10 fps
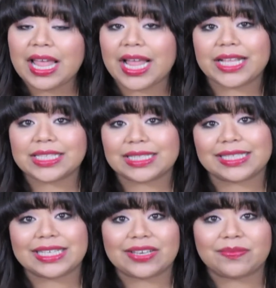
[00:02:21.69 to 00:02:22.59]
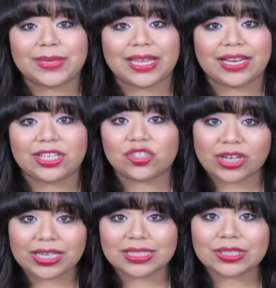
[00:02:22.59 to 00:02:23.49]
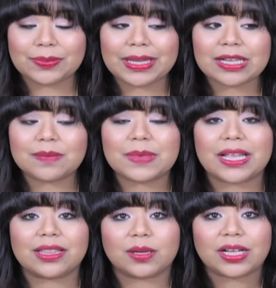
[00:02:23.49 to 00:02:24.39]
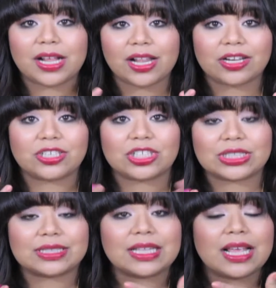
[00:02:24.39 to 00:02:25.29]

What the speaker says: and doesn't give me any dryness to my lip, and the color just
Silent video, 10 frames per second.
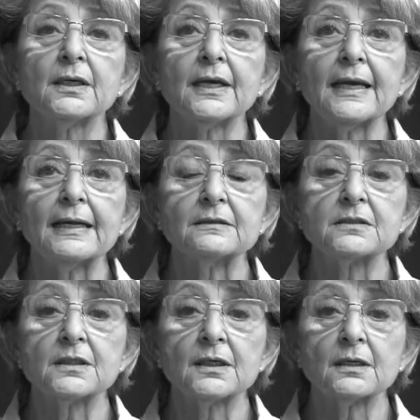
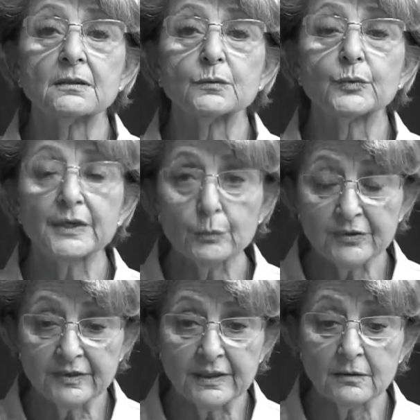And we
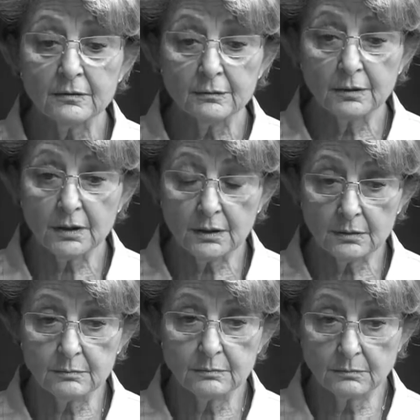were there,
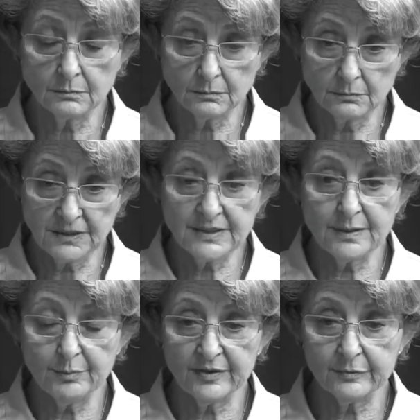my
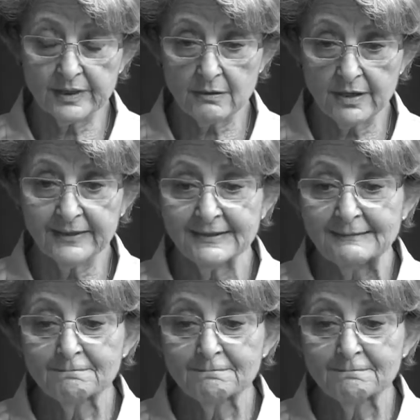stepbrother and I.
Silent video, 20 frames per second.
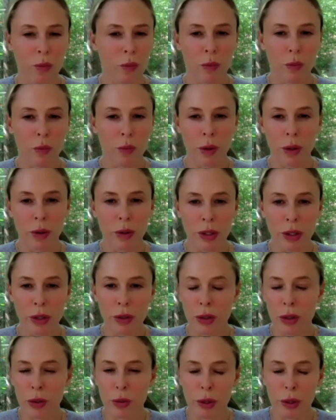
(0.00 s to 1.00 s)
What do you
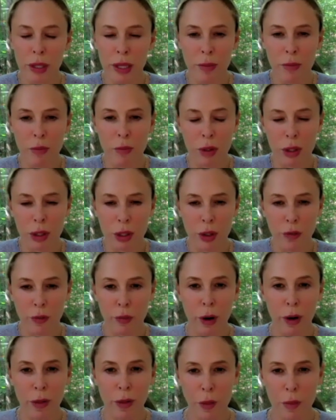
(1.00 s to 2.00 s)
do with them once you've
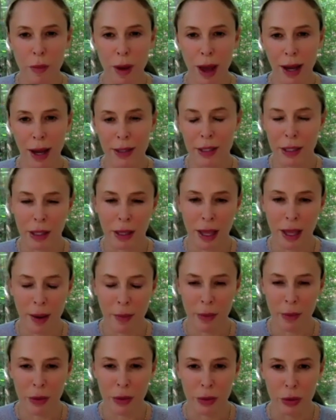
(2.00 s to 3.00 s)
brought them back to the
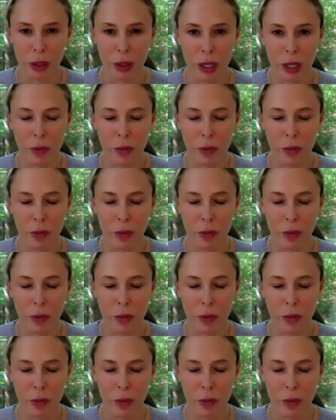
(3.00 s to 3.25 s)
laboratory?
* * *
* [Aim of the exercise]: Each record, word for word, should be printed again without its pictures.

* [Answer space]:
10 fps
[00:02:21.69 to 00:02:22.59]
[00:02:22.59 to 00:02:23.49]
[00:02:23.49 to 00:02:24.39]
[00:02:24.39 to 00:02:25.29]

What the speaker says: and doesn't give me any dryness to my lip, and the color just
Silent video, 10 frames per second.
And we
were there,
my
stepbrother and I.
Silent video, 20 frames per second.
(0.00 s to 1.00 s)
What do you
(1.00 s to 2.00 s)
do with them once you've
(2.00 s to 3.00 s)
brought them back to the
(3.00 s to 3.25 s)
laboratory?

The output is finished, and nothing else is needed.